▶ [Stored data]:
-=-=-=-=-
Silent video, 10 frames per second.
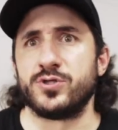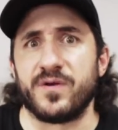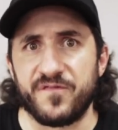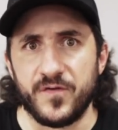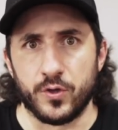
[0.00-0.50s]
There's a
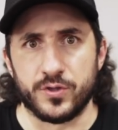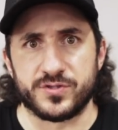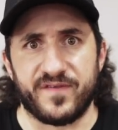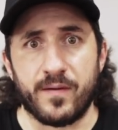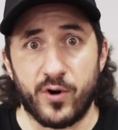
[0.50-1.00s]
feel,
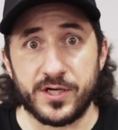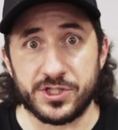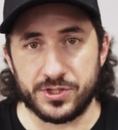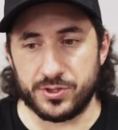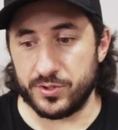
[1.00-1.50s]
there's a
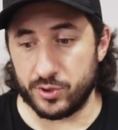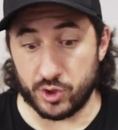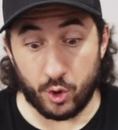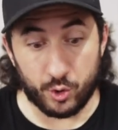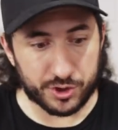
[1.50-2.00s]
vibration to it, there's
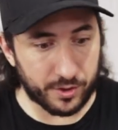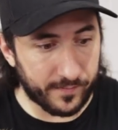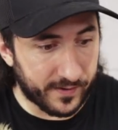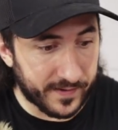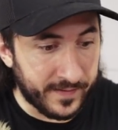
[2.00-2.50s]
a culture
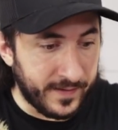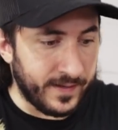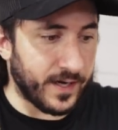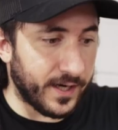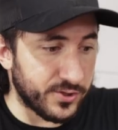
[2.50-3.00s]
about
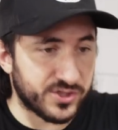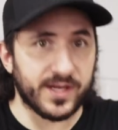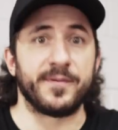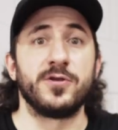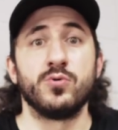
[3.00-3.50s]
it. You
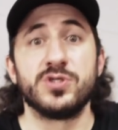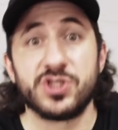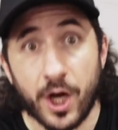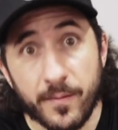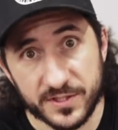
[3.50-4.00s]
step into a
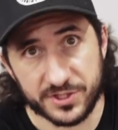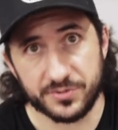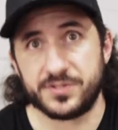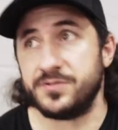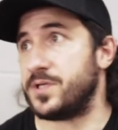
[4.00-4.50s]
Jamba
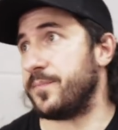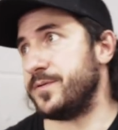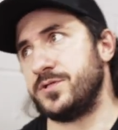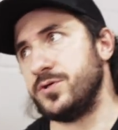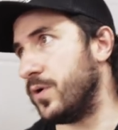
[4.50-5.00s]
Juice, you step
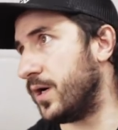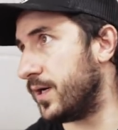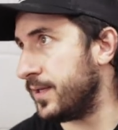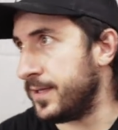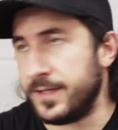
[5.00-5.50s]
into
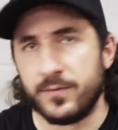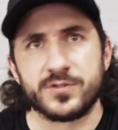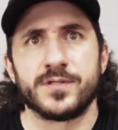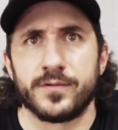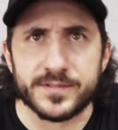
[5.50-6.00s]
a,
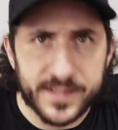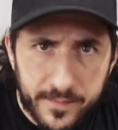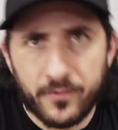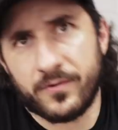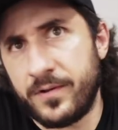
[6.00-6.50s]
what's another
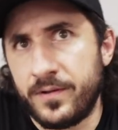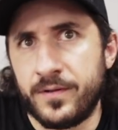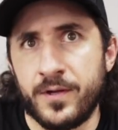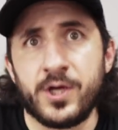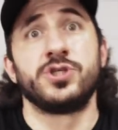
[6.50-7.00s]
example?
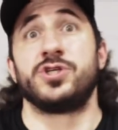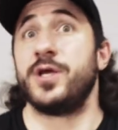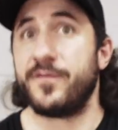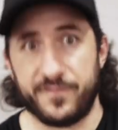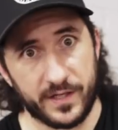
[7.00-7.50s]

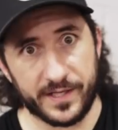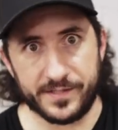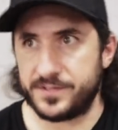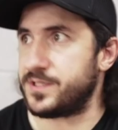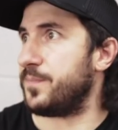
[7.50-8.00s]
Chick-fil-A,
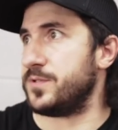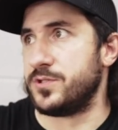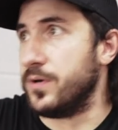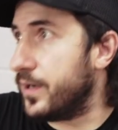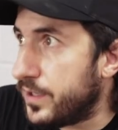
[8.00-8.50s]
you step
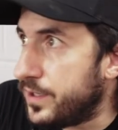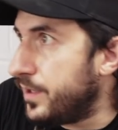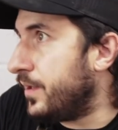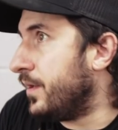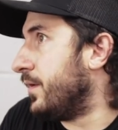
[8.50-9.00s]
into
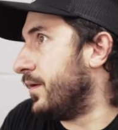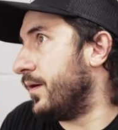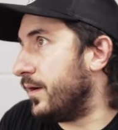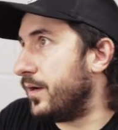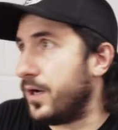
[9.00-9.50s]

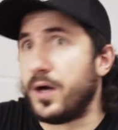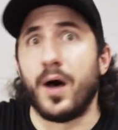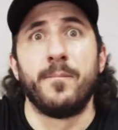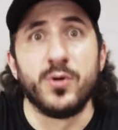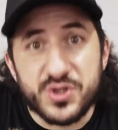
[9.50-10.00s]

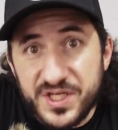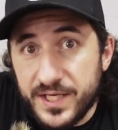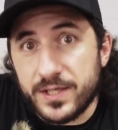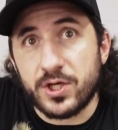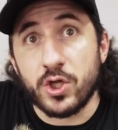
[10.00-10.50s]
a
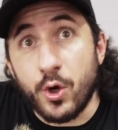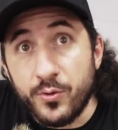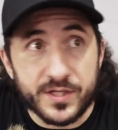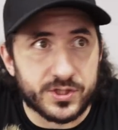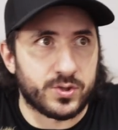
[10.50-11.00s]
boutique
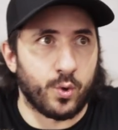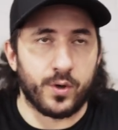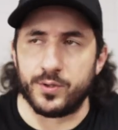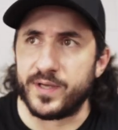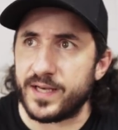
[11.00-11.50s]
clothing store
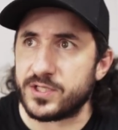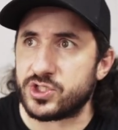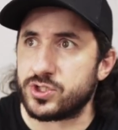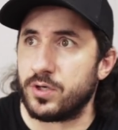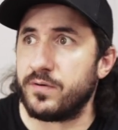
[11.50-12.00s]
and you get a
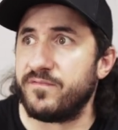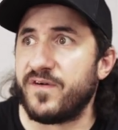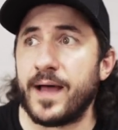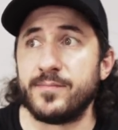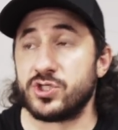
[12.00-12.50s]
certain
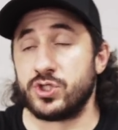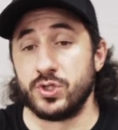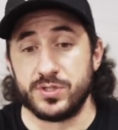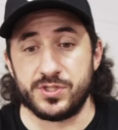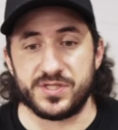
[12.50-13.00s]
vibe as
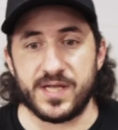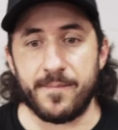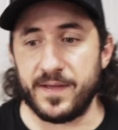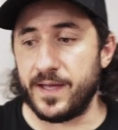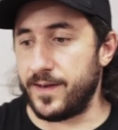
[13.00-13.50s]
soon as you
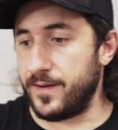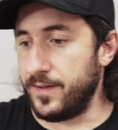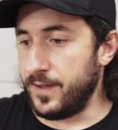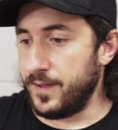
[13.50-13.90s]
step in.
-=-=-=-=-
▶ [WHAT TO WORK ON]:
From the first line above to the last, copy the records exactly but omit the pictures.

▶ [TASK RESULT]:
Silent video, 10 frames per second.
[0.00-0.50s]
There's a
[0.50-1.00s]
feel,
[1.00-1.50s]
there's a
[1.50-2.00s]
vibration to it, there's
[2.00-2.50s]
a culture
[2.50-3.00s]
about
[3.00-3.50s]
it. You
[3.50-4.00s]
step into a
[4.00-4.50s]
Jamba
[4.50-5.00s]
Juice, you step
[5.00-5.50s]
into
[5.50-6.00s]
a,
[6.00-6.50s]
what's another
[6.50-7.00s]
example?
[7.00-7.50s]

[7.50-8.00s]
Chick-fil-A,
[8.00-8.50s]
you step
[8.50-9.00s]
into
[9.00-9.50s]

[9.50-10.00s]

[10.00-10.50s]
a
[10.50-11.00s]
boutique
[11.00-11.50s]
clothing store
[11.50-12.00s]
and you get a
[12.00-12.50s]
certain
[12.50-13.00s]
vibe as
[13.00-13.50s]
soon as you
[13.50-13.90s]
step in.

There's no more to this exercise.